EDITORIALS
MOB OR GOVERNMENT?
The "retirement" of James D. Norris from boxing promotion is good news—provided it is irrevocable. It is, of course, a prelude to his appearance December 5 before the Kefauver subcommittee of the U.S. Senate. Norris presumably hopes the committee will be less interested in a retired promoter than in an active one. We hope not. The committee has an excellent opportunity to dig deep and fully expose the dirt that has encrusted the Norris-dominated prizefight racket.
Where do we go from this point? We believe boxing should be supervised by a federal boxing commission, with its own investigators and licensing power, and with the right and duty to call in the FBI, Treasury agents and anyone else who can catch the crooks and get rid of them. The sport of boxing will not be clean until reputable people are able to engage in it enthusiastically without having to cut in types who belong in jail instead of at ringside.
The state commissions have not done the job. They have been made up too often of appointees who owe their jobs and gratitude to shady politicians, in some instances friendly to criminals. They sometimes have competed for fights with other states in order to make money for local hotel proprietors and bar and grill owners. In this understandable effort to bring business to their communities the commissioners have walked through corridors lined with gangsters to welcome the mob's pseudorespectable front men.
By recommending federal supervision we are not saying boxing should be taken from the underworld and handed over in its entirety to the government. Bureaucratic intervention should be limited to rigid investigation and licensing. Then it ought to be possible to interest honest businessmen in boxing promotion.
The game is in a bad way right now; but Americans still love a good prizefight.
THE INFRA-RED WILDERNESS
A lot of hunters enjoy the scramble over rough terrain, the slow stalk of elusive quarry, the glory of the autumn woods, the loneliness of a chilly marsh, the clean challenge of the clean shot. Apparently, a lot of others do not. Judging by the latest "advances" in the hunting field, the woods and marshes will shortly be full of sybaritic duffers whose only interest is to go easy, take potshots and brag late.
Item: The Wall Street Journal reports the impending release, for commercial sale, of an infrared telescopic sight for high-powered rifles, similar to the infra-red scopes used on night patrols in Korea not so long ago. Well, why not? The deer don't know that it is illegal to shoot them at night.
Item: In the Middle West, as Albert Hochbaum reports on page 65 of this issue, a state vehicle will take you right up to your duck blind, and if you can't shoot any better than you can walk, a benevolent game supervisor will correct your aim over a public address system.
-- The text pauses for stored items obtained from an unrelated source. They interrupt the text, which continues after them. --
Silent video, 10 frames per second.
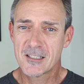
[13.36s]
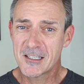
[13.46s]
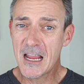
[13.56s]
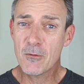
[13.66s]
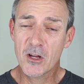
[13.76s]

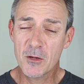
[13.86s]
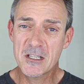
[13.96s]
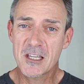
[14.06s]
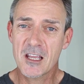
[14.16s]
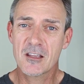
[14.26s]
Today we're going to be
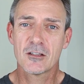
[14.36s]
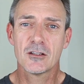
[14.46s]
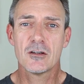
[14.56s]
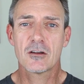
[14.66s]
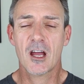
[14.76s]
taking a
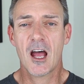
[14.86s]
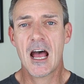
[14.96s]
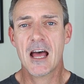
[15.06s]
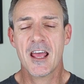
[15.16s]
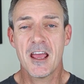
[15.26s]
look
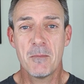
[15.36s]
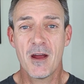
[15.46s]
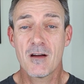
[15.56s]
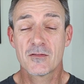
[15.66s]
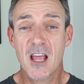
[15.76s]
at a
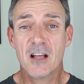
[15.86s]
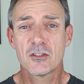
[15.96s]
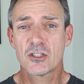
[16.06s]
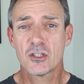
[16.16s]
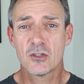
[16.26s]
pair of
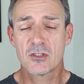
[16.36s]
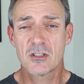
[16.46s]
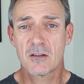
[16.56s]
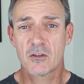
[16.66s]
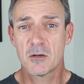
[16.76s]
cycling shoes
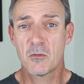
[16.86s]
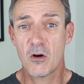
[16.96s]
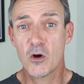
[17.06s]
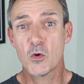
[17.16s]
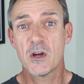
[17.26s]
that have come
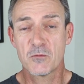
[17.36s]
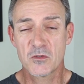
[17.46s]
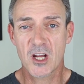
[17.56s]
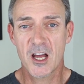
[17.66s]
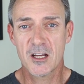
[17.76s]
all the way from
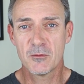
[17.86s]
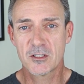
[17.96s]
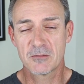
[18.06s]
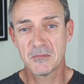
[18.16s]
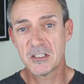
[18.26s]
China,
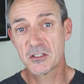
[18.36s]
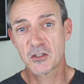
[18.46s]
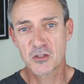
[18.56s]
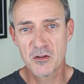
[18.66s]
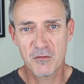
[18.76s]
which is
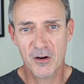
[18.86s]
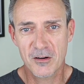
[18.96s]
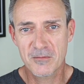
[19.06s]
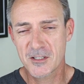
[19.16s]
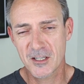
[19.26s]
not too
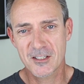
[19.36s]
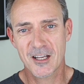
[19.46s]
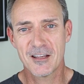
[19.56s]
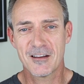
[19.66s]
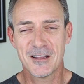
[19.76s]
far, seeing as
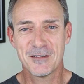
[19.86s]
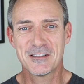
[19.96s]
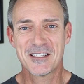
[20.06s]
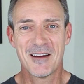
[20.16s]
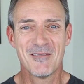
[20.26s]
I live
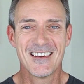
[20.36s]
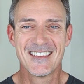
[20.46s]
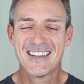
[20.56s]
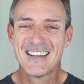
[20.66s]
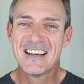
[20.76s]
in
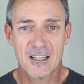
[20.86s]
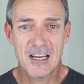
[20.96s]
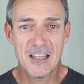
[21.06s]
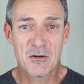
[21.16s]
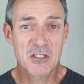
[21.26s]
Taiwan.
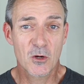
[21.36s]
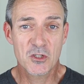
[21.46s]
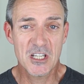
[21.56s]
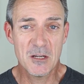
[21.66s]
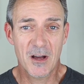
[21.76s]
And they were so
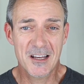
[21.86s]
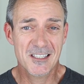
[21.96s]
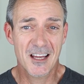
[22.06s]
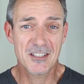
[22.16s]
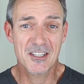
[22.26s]
cheap, I
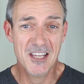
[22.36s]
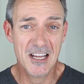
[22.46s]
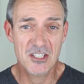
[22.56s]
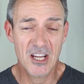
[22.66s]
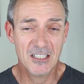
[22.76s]
decided to
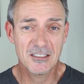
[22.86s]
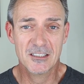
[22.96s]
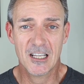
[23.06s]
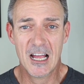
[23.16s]
take a chanceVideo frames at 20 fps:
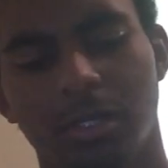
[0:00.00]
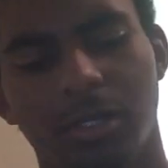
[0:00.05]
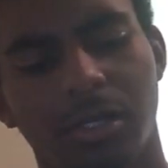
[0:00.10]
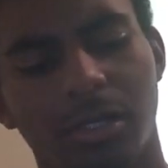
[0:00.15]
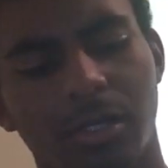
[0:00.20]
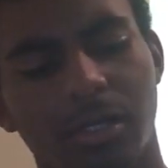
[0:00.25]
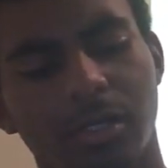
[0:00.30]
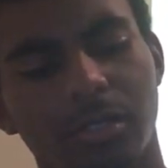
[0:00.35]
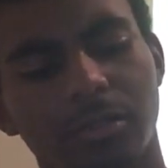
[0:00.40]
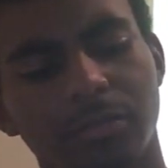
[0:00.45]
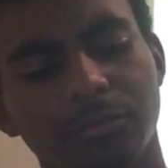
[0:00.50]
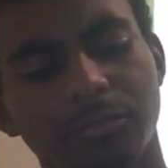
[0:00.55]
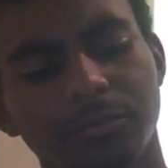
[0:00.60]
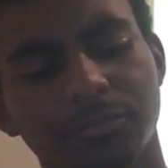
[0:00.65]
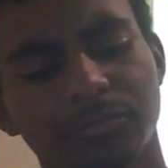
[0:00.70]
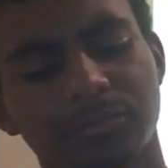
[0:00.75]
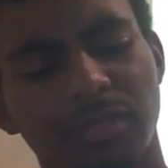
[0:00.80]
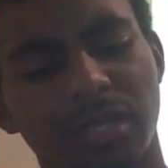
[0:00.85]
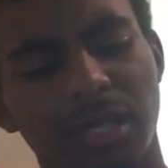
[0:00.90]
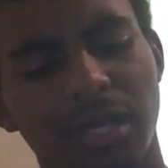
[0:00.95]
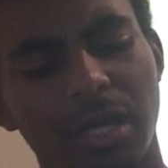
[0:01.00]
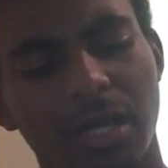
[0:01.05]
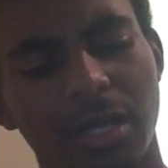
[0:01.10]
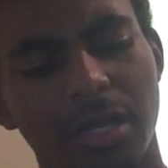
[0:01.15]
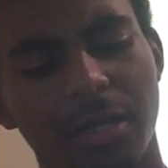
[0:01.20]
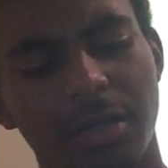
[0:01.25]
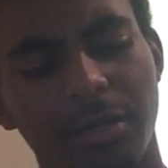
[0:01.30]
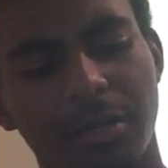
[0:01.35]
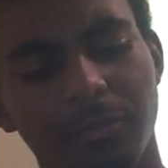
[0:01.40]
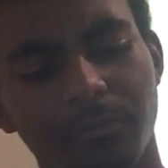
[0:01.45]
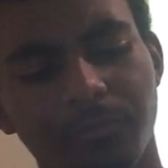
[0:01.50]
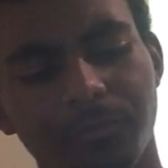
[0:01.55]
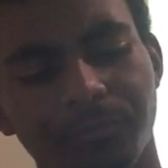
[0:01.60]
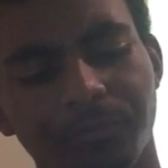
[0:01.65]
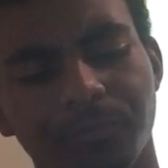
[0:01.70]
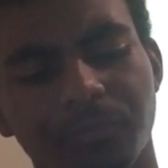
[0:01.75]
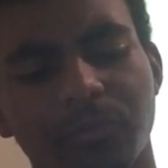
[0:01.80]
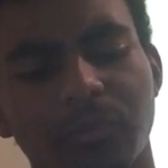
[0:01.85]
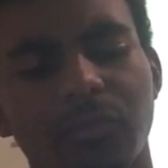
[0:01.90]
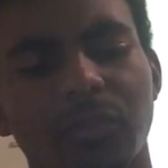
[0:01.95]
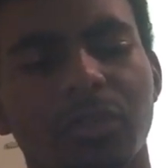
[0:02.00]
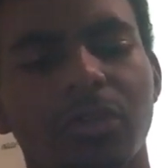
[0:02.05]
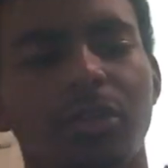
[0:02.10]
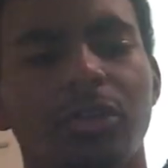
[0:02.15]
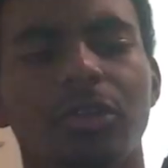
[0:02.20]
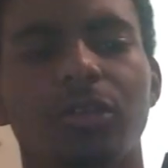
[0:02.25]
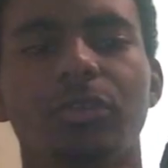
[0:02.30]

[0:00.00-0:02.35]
Um, I am gonna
Item: The Army and other experts have just announced that a fluorescent Blaze Orange is the safest color to wear in the bush during hunting season. It will protect the wearer from hunters but not from the cheerful nitwits who have been shooting red-hatted and yellow-hatted hunters.
We decry the night-shooting rifle scope and we regret the necessity (it is a necessity) for Blaze Orange. What we need more than the right color, however, is education and a licensing test to protect both game and hunters from the lazy, lethal unhunters who have been invited into the woods and marshes. Hunting is a legitimate sport. It must not be allowed to degenerate into a motorized industry with sadistic overtones.